Stored items
***

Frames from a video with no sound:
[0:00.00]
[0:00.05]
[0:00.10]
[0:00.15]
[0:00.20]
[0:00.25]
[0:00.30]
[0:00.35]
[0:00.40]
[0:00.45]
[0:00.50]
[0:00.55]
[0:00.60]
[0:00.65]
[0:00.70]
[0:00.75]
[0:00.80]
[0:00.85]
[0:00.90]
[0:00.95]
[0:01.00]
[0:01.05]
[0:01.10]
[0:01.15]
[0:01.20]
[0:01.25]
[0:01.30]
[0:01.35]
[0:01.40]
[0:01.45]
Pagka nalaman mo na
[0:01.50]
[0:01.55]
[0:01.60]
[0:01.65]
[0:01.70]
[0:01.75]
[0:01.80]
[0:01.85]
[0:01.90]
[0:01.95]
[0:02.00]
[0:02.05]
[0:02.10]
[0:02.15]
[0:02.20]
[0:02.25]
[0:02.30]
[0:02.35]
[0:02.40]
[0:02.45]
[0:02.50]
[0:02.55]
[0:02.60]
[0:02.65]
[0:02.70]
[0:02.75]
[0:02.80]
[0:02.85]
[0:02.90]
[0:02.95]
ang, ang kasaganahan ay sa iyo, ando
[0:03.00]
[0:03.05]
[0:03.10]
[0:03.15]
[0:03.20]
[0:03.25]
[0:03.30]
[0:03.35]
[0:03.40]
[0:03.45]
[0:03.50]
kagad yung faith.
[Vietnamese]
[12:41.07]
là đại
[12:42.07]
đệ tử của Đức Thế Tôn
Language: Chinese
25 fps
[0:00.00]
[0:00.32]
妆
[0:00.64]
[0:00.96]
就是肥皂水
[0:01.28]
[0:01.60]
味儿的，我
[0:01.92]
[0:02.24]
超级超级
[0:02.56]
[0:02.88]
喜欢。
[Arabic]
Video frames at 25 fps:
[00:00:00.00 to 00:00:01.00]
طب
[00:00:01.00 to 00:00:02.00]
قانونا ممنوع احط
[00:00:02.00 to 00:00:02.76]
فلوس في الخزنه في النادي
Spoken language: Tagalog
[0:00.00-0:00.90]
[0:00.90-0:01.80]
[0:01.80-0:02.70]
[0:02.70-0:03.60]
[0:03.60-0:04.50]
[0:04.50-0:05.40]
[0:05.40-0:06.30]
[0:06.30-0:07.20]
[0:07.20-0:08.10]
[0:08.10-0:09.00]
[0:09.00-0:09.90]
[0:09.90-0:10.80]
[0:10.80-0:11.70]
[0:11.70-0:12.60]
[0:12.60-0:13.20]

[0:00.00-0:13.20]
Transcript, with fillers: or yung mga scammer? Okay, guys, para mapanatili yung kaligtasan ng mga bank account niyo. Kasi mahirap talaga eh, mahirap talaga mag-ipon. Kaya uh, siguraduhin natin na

***

• [Requirement] Repeat each record verbatim.

• [Solution to this exercise]
Frames from a video with no sound:
[0:00.00]
[0:00.05]
[0:00.10]
[0:00.15]
[0:00.20]
[0:00.25]
[0:00.30]
[0:00.35]
[0:00.40]
[0:00.45]
[0:00.50]
[0:00.55]
[0:00.60]
[0:00.65]
[0:00.70]
[0:00.75]
[0:00.80]
[0:00.85]
[0:00.90]
[0:00.95]
[0:01.00]
[0:01.05]
[0:01.10]
[0:01.15]
[0:01.20]
[0:01.25]
[0:01.30]
[0:01.35]
[0:01.40]
[0:01.45]
Pagka nalaman mo na
[0:01.50]
[0:01.55]
[0:01.60]
[0:01.65]
[0:01.70]
[0:01.75]
[0:01.80]
[0:01.85]
[0:01.90]
[0:01.95]
[0:02.00]
[0:02.05]
[0:02.10]
[0:02.15]
[0:02.20]
[0:02.25]
[0:02.30]
[0:02.35]
[0:02.40]
[0:02.45]
[0:02.50]
[0:02.55]
[0:02.60]
[0:02.65]
[0:02.70]
[0:02.75]
[0:02.80]
[0:02.85]
[0:02.90]
[0:02.95]
ang, ang kasaganahan ay sa iyo, ando
[0:03.00]
[0:03.05]
[0:03.10]
[0:03.15]
[0:03.20]
[0:03.25]
[0:03.30]
[0:03.35]
[0:03.40]
[0:03.45]
[0:03.50]
kagad yung faith.
[Vietnamese]
[12:41.07]
là đại
[12:42.07]
đệ tử của Đức Thế Tôn
Language: Chinese
25 fps
[0:00.00]
[0:00.32]
妆
[0:00.64]
[0:00.96]
就是肥皂水
[0:01.28]
[0:01.60]
味儿的，我
[0:01.92]
[0:02.24]
超级超级
[0:02.56]
[0:02.88]
喜欢。
[Arabic]
Video frames at 25 fps:
[00:00:00.00 to 00:00:01.00]
طب
[00:00:01.00 to 00:00:02.00]
قانونا ممنوع احط
[00:00:02.00 to 00:00:02.76]
فلوس في الخزنه في النادي
Spoken language: Tagalog
[0:00.00-0:00.90]
[0:00.90-0:01.80]
[0:01.80-0:02.70]
[0:02.70-0:03.60]
[0:03.60-0:04.50]
[0:04.50-0:05.40]
[0:05.40-0:06.30]
[0:06.30-0:07.20]
[0:07.20-0:08.10]
[0:08.10-0:09.00]
[0:09.00-0:09.90]
[0:09.90-0:10.80]
[0:10.80-0:11.70]
[0:11.70-0:12.60]
[0:12.60-0:13.20]

[0:00.00-0:13.20]
Transcript, with fillers: or yung mga scammer? Okay, guys, para mapanatili yung kaligtasan ng mga bank account niyo. Kasi mahirap talaga eh, mahirap talaga mag-ipon. Kaya uh, siguraduhin natin na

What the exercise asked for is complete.